Hmm. What, I began to wonder, do we really mean when we say the authority of the Scripture.

For me, it means God speaking to me through his Word and changing my heart and my mind, transforming me to His way of looking at people and situations and His will for me. But, is my view scriptural? I have strange ideas of "authority" and when I see the model of Jesus, I know that his "authority" is different from the way in which the world traditionallly defines and views "authority." So I started to do a bit of library research and here's what I found.

According to Wright the "authority of the Bible" is shorthand for the "authority of God at work." In How Can the Bible be Authoritative?  he explains how the phrase is often misused. See especially his section towards the end on Biblical Authority and Church Life. He lists some practical ways in which we allow the Bible to be authoritative include: using lectionaries in public worship, different ways of reading the Bible in private life (whole texts, instead of passages, etc.).

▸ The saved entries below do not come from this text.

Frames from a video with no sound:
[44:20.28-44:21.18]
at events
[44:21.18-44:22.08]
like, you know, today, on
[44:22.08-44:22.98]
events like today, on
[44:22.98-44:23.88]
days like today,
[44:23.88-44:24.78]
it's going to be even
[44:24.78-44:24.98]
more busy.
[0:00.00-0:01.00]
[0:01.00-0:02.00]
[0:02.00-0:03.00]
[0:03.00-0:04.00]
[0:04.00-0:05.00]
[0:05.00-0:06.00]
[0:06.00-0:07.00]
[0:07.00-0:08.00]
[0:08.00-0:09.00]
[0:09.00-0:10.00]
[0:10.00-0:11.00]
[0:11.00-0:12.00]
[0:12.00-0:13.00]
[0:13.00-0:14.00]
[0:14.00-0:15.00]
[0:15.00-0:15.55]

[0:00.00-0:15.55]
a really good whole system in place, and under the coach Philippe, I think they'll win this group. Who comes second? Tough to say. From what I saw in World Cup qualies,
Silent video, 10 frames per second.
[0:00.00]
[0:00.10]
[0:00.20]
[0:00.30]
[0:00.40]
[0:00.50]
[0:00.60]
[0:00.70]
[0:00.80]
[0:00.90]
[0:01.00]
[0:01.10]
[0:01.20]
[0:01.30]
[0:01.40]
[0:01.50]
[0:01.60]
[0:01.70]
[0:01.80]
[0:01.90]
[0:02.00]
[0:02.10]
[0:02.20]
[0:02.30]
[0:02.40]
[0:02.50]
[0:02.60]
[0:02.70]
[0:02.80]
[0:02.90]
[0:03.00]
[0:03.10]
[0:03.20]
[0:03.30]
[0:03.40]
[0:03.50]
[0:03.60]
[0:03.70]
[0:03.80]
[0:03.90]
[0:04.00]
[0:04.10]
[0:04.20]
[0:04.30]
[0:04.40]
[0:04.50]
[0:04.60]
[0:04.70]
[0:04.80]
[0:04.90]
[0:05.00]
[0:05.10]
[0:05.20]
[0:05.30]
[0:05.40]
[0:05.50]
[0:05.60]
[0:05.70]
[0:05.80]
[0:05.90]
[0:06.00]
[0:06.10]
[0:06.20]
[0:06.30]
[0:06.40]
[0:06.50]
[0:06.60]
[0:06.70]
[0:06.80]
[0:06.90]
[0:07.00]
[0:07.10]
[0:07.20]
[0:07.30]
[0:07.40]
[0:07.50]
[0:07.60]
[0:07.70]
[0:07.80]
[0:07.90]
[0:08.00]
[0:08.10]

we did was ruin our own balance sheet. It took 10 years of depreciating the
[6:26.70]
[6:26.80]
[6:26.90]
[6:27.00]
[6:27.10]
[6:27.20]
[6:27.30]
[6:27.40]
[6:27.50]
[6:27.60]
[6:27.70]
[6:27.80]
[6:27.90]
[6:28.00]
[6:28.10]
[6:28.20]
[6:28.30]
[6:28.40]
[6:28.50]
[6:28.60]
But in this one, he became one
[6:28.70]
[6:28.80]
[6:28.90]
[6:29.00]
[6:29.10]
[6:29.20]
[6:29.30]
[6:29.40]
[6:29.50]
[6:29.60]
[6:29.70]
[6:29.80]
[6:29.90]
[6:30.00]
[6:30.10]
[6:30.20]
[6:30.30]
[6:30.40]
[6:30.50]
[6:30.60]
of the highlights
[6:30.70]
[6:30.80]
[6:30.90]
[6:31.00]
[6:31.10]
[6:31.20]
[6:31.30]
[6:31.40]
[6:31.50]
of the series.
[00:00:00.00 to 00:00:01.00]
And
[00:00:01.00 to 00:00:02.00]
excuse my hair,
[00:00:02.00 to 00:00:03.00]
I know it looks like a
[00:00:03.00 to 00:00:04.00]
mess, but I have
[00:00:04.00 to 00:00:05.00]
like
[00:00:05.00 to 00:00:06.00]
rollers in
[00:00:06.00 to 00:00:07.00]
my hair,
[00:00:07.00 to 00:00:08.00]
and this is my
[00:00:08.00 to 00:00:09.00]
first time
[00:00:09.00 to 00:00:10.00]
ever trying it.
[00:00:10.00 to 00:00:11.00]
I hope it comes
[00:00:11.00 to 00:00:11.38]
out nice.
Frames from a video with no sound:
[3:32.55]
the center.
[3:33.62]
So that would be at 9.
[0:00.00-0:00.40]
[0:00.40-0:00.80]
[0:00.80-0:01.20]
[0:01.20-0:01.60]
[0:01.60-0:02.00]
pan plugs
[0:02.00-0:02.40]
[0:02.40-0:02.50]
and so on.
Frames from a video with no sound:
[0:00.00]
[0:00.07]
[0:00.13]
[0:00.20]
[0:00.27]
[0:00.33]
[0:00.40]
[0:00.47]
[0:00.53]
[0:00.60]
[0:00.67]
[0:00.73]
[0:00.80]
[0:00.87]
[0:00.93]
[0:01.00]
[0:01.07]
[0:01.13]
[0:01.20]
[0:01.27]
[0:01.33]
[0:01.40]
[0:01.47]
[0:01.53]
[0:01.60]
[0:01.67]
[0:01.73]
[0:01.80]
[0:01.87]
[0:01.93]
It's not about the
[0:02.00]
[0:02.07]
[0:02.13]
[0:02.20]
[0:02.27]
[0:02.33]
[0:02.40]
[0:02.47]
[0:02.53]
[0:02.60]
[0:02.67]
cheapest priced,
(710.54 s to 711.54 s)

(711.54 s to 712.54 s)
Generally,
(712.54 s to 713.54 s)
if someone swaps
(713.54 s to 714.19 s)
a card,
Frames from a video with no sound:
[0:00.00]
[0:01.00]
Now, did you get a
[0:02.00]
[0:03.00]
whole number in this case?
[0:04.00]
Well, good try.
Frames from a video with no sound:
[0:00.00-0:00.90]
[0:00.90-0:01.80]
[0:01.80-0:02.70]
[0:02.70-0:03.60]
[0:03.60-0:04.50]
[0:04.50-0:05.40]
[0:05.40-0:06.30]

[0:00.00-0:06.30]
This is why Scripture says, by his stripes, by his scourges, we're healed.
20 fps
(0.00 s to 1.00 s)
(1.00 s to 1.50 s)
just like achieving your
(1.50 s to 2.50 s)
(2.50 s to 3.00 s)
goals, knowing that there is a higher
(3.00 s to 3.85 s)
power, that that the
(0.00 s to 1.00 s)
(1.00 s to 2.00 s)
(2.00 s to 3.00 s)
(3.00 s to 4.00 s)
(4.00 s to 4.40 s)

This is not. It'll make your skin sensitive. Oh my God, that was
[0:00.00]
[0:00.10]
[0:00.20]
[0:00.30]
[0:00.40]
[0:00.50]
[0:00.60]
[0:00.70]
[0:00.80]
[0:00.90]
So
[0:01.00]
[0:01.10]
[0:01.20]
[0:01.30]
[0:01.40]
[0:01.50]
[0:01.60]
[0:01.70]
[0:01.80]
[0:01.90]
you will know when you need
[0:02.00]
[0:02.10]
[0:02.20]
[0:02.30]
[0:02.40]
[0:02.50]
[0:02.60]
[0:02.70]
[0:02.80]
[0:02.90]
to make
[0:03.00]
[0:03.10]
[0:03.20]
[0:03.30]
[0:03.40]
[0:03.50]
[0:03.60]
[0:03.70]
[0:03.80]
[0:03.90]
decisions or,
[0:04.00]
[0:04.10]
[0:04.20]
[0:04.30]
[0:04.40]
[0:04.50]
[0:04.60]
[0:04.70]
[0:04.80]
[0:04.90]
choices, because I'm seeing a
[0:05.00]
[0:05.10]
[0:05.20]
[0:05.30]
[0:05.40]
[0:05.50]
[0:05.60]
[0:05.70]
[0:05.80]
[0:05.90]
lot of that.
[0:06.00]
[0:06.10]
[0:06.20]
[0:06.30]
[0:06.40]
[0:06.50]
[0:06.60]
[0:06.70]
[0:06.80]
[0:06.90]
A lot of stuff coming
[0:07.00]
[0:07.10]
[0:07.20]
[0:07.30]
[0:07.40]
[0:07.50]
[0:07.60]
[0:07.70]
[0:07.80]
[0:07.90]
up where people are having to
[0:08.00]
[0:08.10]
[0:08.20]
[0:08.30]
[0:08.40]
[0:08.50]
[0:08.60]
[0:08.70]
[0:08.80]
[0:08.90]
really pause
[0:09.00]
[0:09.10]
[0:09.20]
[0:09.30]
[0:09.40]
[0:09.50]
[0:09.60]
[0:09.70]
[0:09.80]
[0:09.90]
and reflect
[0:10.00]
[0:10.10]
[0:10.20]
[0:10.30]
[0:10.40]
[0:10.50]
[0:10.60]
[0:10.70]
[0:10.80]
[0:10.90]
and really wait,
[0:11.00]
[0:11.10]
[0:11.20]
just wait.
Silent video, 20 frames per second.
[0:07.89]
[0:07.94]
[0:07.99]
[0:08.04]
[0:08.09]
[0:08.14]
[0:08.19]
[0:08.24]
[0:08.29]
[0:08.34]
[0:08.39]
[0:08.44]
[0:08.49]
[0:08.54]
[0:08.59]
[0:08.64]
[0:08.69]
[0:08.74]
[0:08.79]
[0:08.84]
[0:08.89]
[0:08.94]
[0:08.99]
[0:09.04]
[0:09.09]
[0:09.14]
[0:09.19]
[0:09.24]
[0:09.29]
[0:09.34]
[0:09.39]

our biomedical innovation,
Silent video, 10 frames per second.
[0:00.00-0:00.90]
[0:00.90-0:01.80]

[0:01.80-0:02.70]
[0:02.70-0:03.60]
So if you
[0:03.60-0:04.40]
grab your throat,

Quoting Wright, "the authority of the Bible at work: God’s own authority, exercised not to give true information about wholeness but to give wholeness itself, by judging and remaking the thoughts and intentions, the imaginations and rememberings, of men, women and children. There are worlds to be discovered here of which a good deal of the church remains sadly ignorant. The Bible is the book of personal renewal, the book of tears and laughter, the book through which God resonates with our pain and joy, and enables us to resonate with his pain and joy. This is the really powerful authority of the Bible, to be distinguished from the merely manipulative or the crassly confrontational ‘use’ of scripture."

Wright concludes thus, "So what am I saying?  I am saying that we mustn’t belittle scripture by bringing the world’s models of authority into it.  We must let scripture be itself, and that is a hard task.  Scripture contains many things that I don’t know, and that you don’t know; many things we are waiting to discover; passages which are lying dormant waiting for us to dig them out.  Awaken them.  We must then make sure that the church, armed in this way, is challenging the world’s view of authority.  So that, we must determine—corporately as well as individually—to become in a true sense, people of the book.  Not people of the book in the Islamic sense, where this book just drops down and crushes people and you say it’s the will of Allah, and I don’t understand it, and I can’t do anything about it.  But, people of the book in the Christian sense; people who are being remade, judged and remolded by the Spirit through scripture.  It seems to me that evangelical tradition has often become in bondage to a sort of lip-service scripture principle even while debating in fact how many angels can dance on the head of a pin.  (Not literally, but there are equivalents in our tradition.)  Instead, I suggest that our task is to seize this privilege with both hands, and use it to the glory of God and the redemption of the world."


Wright, N.T. How Can the Bible be Authoritative.